Requirement – Only the lines from the line containing "[00:06:02.10]" to the end of the records, both included, belong in the answer, copied exactly.

(Collected data)
※
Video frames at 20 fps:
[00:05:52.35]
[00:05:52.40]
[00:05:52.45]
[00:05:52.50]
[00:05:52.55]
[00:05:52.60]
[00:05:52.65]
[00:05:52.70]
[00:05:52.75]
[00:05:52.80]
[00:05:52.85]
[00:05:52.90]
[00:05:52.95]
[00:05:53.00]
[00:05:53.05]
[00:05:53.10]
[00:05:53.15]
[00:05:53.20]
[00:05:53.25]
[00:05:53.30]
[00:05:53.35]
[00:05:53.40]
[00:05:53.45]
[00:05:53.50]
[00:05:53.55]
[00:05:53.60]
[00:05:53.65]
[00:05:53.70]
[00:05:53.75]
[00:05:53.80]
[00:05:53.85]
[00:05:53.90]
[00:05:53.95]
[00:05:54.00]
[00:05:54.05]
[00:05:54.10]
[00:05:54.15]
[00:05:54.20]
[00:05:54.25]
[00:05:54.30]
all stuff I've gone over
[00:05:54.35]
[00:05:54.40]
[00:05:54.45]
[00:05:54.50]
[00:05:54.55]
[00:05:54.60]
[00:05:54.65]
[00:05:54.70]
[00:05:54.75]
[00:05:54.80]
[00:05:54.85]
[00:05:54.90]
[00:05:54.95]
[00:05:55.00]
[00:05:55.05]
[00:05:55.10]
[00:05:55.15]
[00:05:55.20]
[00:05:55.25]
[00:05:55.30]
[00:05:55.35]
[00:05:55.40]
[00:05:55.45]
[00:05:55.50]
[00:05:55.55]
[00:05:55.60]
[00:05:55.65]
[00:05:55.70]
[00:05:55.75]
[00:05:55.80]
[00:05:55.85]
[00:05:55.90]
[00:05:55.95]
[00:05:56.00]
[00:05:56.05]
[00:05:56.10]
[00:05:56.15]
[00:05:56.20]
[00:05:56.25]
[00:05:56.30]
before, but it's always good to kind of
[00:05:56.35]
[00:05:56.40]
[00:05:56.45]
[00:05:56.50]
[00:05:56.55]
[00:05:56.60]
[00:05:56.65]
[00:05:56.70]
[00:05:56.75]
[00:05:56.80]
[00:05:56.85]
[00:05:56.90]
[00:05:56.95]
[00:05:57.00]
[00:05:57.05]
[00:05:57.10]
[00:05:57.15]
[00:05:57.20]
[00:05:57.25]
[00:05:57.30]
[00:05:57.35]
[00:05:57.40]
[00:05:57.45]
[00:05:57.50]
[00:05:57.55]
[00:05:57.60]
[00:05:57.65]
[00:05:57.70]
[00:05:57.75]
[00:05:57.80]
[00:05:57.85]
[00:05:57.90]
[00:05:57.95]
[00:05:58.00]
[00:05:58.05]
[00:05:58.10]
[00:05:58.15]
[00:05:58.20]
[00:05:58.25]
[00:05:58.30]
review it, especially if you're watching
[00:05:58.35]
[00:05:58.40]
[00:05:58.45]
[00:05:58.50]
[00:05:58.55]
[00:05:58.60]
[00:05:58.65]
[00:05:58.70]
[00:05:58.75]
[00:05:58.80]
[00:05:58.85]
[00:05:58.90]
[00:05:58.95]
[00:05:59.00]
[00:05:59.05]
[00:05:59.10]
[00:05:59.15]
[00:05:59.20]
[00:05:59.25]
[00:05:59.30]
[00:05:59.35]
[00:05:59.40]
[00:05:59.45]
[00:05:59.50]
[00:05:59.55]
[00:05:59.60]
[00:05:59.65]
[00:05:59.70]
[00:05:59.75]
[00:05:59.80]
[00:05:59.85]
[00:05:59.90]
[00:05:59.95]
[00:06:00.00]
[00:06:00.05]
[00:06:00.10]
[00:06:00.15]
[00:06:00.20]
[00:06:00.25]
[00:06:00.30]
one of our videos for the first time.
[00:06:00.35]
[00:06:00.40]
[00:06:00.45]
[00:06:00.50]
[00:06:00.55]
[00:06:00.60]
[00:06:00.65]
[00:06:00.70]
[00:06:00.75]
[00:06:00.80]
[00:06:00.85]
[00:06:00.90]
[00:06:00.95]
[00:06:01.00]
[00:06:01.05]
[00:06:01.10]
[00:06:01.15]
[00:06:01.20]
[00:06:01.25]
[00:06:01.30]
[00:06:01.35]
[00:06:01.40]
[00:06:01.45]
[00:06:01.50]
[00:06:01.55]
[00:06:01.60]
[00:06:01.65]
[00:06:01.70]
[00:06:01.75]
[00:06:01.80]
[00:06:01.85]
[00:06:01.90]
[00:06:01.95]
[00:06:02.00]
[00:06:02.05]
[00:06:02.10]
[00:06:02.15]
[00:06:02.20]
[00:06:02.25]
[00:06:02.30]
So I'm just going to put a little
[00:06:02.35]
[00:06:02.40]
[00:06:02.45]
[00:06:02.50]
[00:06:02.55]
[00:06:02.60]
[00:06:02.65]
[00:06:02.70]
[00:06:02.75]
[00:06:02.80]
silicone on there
※
Answer section –
[00:06:02.10]
[00:06:02.15]
[00:06:02.20]
[00:06:02.25]
[00:06:02.30]
So I'm just going to put a little
[00:06:02.35]
[00:06:02.40]
[00:06:02.45]
[00:06:02.50]
[00:06:02.55]
[00:06:02.60]
[00:06:02.65]
[00:06:02.70]
[00:06:02.75]
[00:06:02.80]
silicone on there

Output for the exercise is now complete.